Under MCL 768.27b(1), if a defendant is accused of an offense involving domestic violence, "evidence of the defendant's commission of other acts of domestic violence is admissible for any purpose for which it is relevant," unless otherwise excluded under MRE 403. Unlike MRE 404(b)(1), which allows evidence of other acts to be used for purposes other than showing a propensity to commit the charged offense, MCL 768.27b(1) allows prior acts of domestic violence to be used as evidence of a defendant's character and propensity. People v Schultz, 278 Mich App 776, 778; 754 NW2d 925 (2008). Thus, the statute provides juries "the opportunity to weigh a defendant's behavioral history and view the case's facts in the larger context that the defendant's background affords." Id. at 779 (quotation marks and citation omitted).
An act of domestic violence includes "[c]ausing or attempting to cause physical or mental harm to a family or household member," or "[p]lacing a family or household member in fear of physical or mental harm." MCL 768.27b(5)(a)(i) and (ii). A "household member" includes any individual with whom the defendant "resides or resided." MCL 768.27b(5)(b)(ii).
If a defendant's prior acts of domestic violence occurred more than 10 years before the charged offense, they are inadmissible unless the trial court finds that admitting the evidence would be "in the interest of justice." MCL 768.27b(4).

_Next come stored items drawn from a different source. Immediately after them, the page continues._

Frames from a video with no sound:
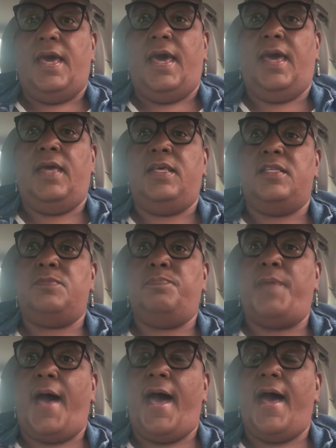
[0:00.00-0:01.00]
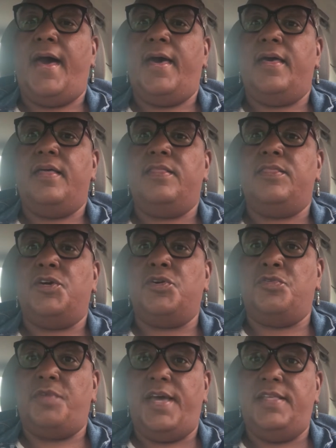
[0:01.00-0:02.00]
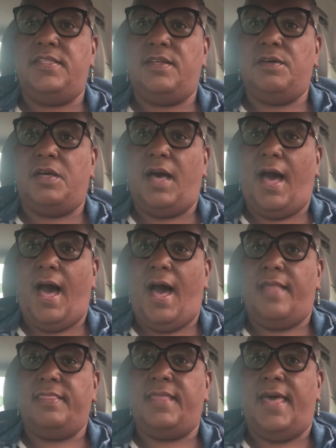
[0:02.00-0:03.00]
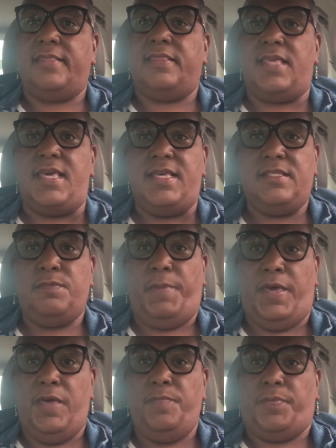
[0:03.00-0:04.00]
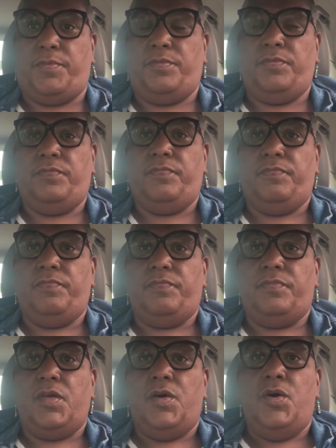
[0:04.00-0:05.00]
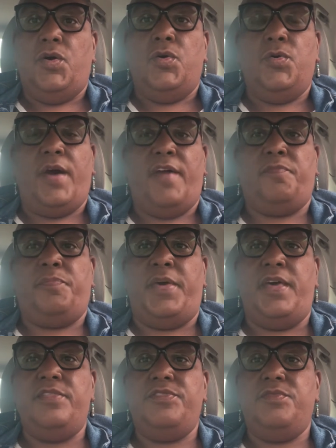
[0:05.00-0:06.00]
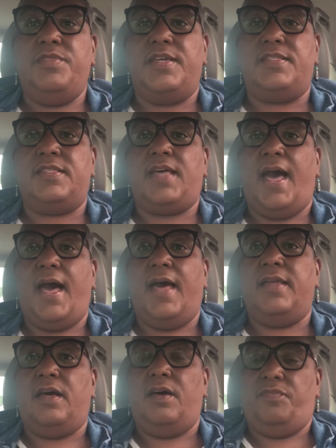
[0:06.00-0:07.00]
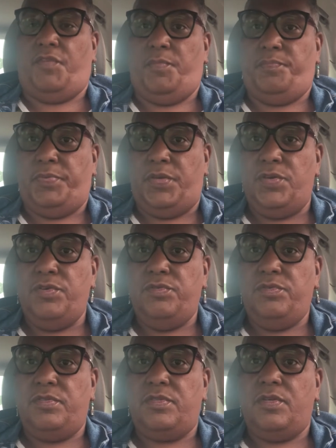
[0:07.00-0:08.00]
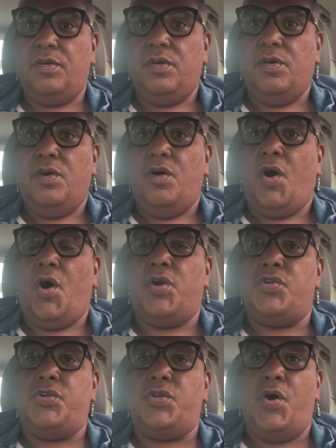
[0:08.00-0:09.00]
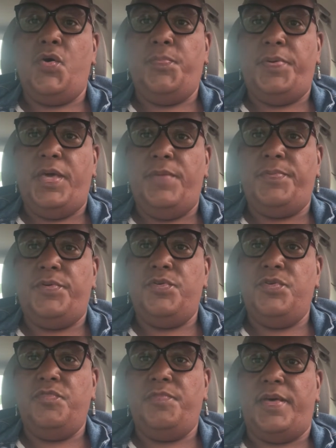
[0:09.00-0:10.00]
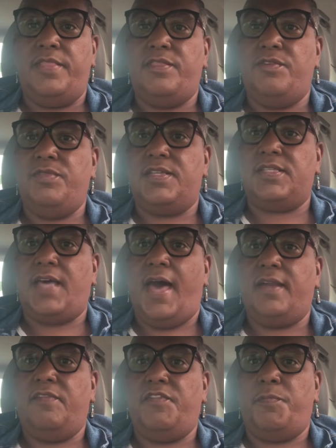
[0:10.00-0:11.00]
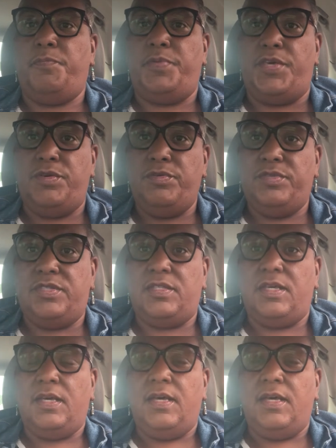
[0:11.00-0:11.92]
And it's by the grace of God that these people who have been through this kind of abuse or know people who've been through this kind of abuse,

In this case, the trial court properly admitted evidence of the earlier incidents of domestic violence under MCL 768.27b. First, all three incidents constituted acts of domestic violence, as defendant caused physical harm to all the women involved while residing in their households. The incidents are relevant, because defendant was charged with assault with intent to murder, and ultimately convicted of the lesser charge of assault with intent to cause great bodily harm less than murder. During trial, defendant's interview with a police detective was played for the jury, and during that interview, defendant suggested that the victim caught fire by accident. Thus, defendant's intent was also specifically at issue. The evidence of the earlier acts of domestic violence showed that defendant tended to injure severely his domestic partners, in some cases causing them to fear for their lives. Accordingly, evidence of all those earlier incidents tended to support the prosecution's theory that defendant extended his propensity toward domestic violence to the victim, including by intentionally setting her on fire.

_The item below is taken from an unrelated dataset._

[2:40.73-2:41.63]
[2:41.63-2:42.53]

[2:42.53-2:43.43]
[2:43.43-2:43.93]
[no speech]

Further, the trial court did not err by finding that admitting defendant's acts of domestic violence served the interests of justice, despite occurring more than 10 years before the charged offense. The evidence, considered as a whole, established a chain of conduct stretching continuously from a marriage in the late 1980's to his relationship with the victim. With the several women involved, defendant engaged in a pattern of domestic violence ever increasing in severity. Thus, the incidents gave the jury a more complete picture of defendant's conduct toward the women in his life, better allowing it to determine whether defendant intended to kill the victim by setting her on fire.
III. SUBSTITUTION OF COUNSEL
Defendant argues that the lower court improperly denied his request for substitution of counsel. We disagree. We review a trial court's decision regarding substitution of counsel for an abuse of discretion. People v Traylor, 245 Mich App 460, 462; 628 NW2d 120 (2001).
At defendant's request, the trial court appointed four different attorneys to assist defendant with his defense, and defendant settled on the last of the attorneys, Heather Nalley, for a time, but then repeatedly asked that she be replaced with new counsel. Finally, the trial court granted defendant's request to represent himself, with Nalley serving as standby counsel, and this arrangement held for several months. However, within a few weeks of trial, defendant again requested appointed counsel, stating that he would accept anyone but Nalley. The trial court denied the request, advising defendant that if he desired representation, Nalley would remain his court appointed attorney.
Although an indigent defendant is guaranteed the right to counsel, such a defendant is not necessarily entitled to have appointed counsel of his or her choosing. Traylor, 245 Mich App at 462. A substitution of appointed counsel is warranted only upon a showing of good cause, and where substitution will not unreasonably disrupt the judicial process. Id. Good cause exists where a legitimate difference of opinion develops between the defendant and appointed counsel with regard to fundamental trial tactics. People v Strickland, 293 Mich App 393, 397; 810 NW2d 660 (2011) (citation and quotation omitted).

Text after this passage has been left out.